▶ [Stored items]
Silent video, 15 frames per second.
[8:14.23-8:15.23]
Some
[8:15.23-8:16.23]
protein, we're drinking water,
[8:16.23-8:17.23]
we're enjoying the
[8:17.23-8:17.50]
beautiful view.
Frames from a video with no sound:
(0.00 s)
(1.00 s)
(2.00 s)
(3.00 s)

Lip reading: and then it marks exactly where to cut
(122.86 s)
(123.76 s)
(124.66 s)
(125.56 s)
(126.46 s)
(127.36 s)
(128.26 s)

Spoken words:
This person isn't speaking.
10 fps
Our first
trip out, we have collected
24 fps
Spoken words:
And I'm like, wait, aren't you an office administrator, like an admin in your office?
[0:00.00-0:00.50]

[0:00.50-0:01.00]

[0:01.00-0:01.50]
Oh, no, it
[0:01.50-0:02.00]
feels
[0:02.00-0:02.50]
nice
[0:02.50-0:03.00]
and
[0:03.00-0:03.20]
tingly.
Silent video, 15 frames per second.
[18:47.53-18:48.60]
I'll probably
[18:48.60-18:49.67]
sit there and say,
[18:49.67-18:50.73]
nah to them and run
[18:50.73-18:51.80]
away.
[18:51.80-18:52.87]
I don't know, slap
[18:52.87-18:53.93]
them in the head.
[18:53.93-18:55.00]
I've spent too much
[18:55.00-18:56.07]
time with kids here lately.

▶ [TASK TO CARRY OUT] From beginning to end, the data must be duplicated exactly.

▶ [EXERCISE RESULT]
Silent video, 15 frames per second.
[8:14.23-8:15.23]
Some
[8:15.23-8:16.23]
protein, we're drinking water,
[8:16.23-8:17.23]
we're enjoying the
[8:17.23-8:17.50]
beautiful view.
Frames from a video with no sound:
(0.00 s)
(1.00 s)
(2.00 s)
(3.00 s)

Lip reading: and then it marks exactly where to cut
(122.86 s)
(123.76 s)
(124.66 s)
(125.56 s)
(126.46 s)
(127.36 s)
(128.26 s)

Spoken words:
This person isn't speaking.
10 fps
Our first
trip out, we have collected
24 fps
Spoken words:
And I'm like, wait, aren't you an office administrator, like an admin in your office?
[0:00.00-0:00.50]

[0:00.50-0:01.00]

[0:01.00-0:01.50]
Oh, no, it
[0:01.50-0:02.00]
feels
[0:02.00-0:02.50]
nice
[0:02.50-0:03.00]
and
[0:03.00-0:03.20]
tingly.
Silent video, 15 frames per second.
[18:47.53-18:48.60]
I'll probably
[18:48.60-18:49.67]
sit there and say,
[18:49.67-18:50.73]
nah to them and run
[18:50.73-18:51.80]
away.
[18:51.80-18:52.87]
I don't know, slap
[18:52.87-18:53.93]
them in the head.
[18:53.93-18:55.00]
I've spent too much
[18:55.00-18:56.07]
time with kids here lately.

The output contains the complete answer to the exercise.